-------- Data excerpts --------

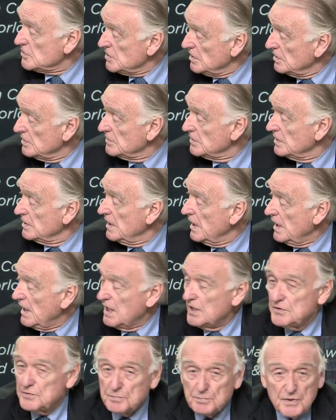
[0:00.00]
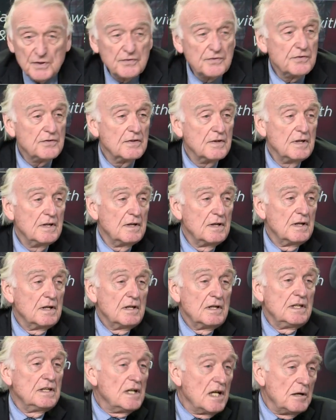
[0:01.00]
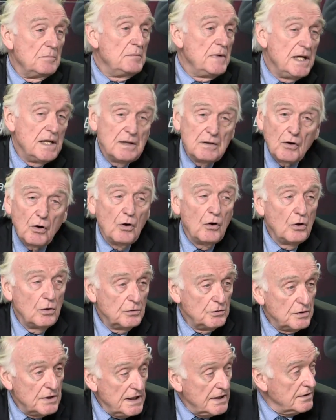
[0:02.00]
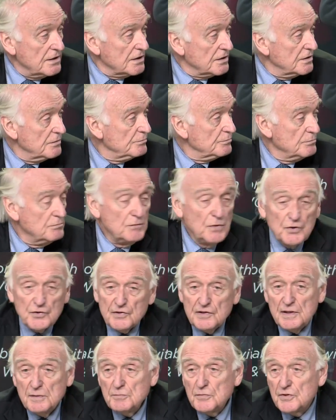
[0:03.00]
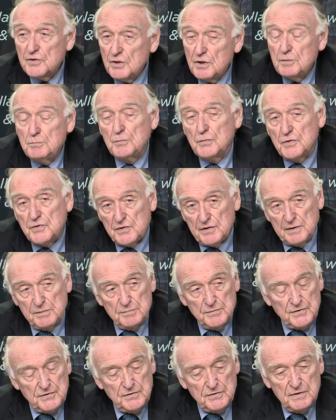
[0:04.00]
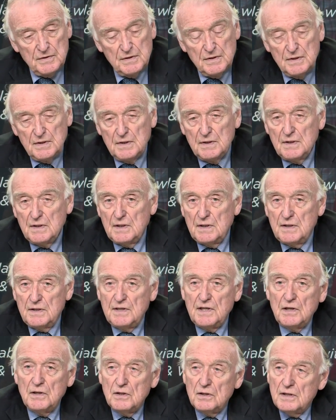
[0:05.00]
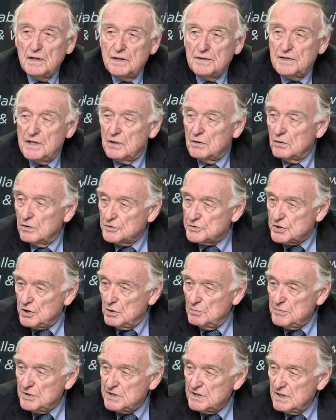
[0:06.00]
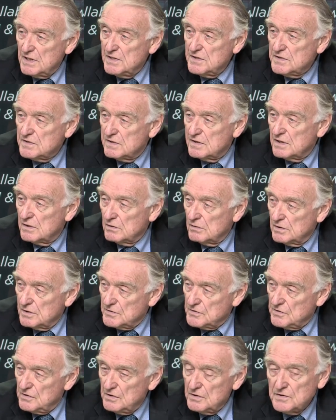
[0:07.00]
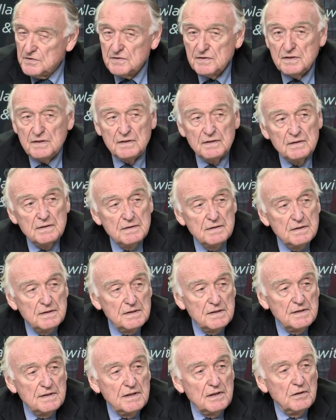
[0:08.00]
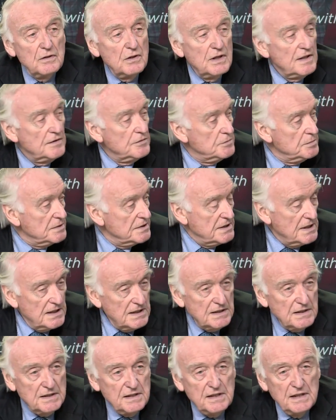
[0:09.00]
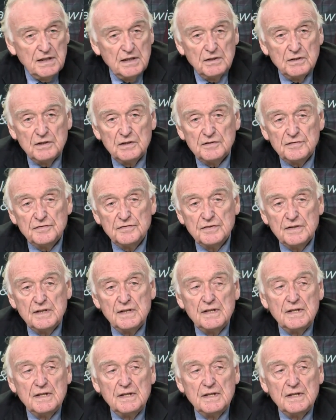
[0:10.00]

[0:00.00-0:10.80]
children, husbands, young men, all together, Muslims, non-Muslims. They're all traumatized, they're all exhausted, they all have to be taken care of.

--------

__Problem details__. Your task is a word-for-word transcription of the entries, leaving out all pictures.

__Response area__.
[0:00.00]
[0:01.00]
[0:02.00]
[0:03.00]
[0:04.00]
[0:05.00]
[0:06.00]
[0:07.00]
[0:08.00]
[0:09.00]
[0:10.00]

[0:00.00-0:10.80]
children, husbands, young men, all together, Muslims, non-Muslims. They're all traumatized, they're all exhausted, they all have to be taken care of.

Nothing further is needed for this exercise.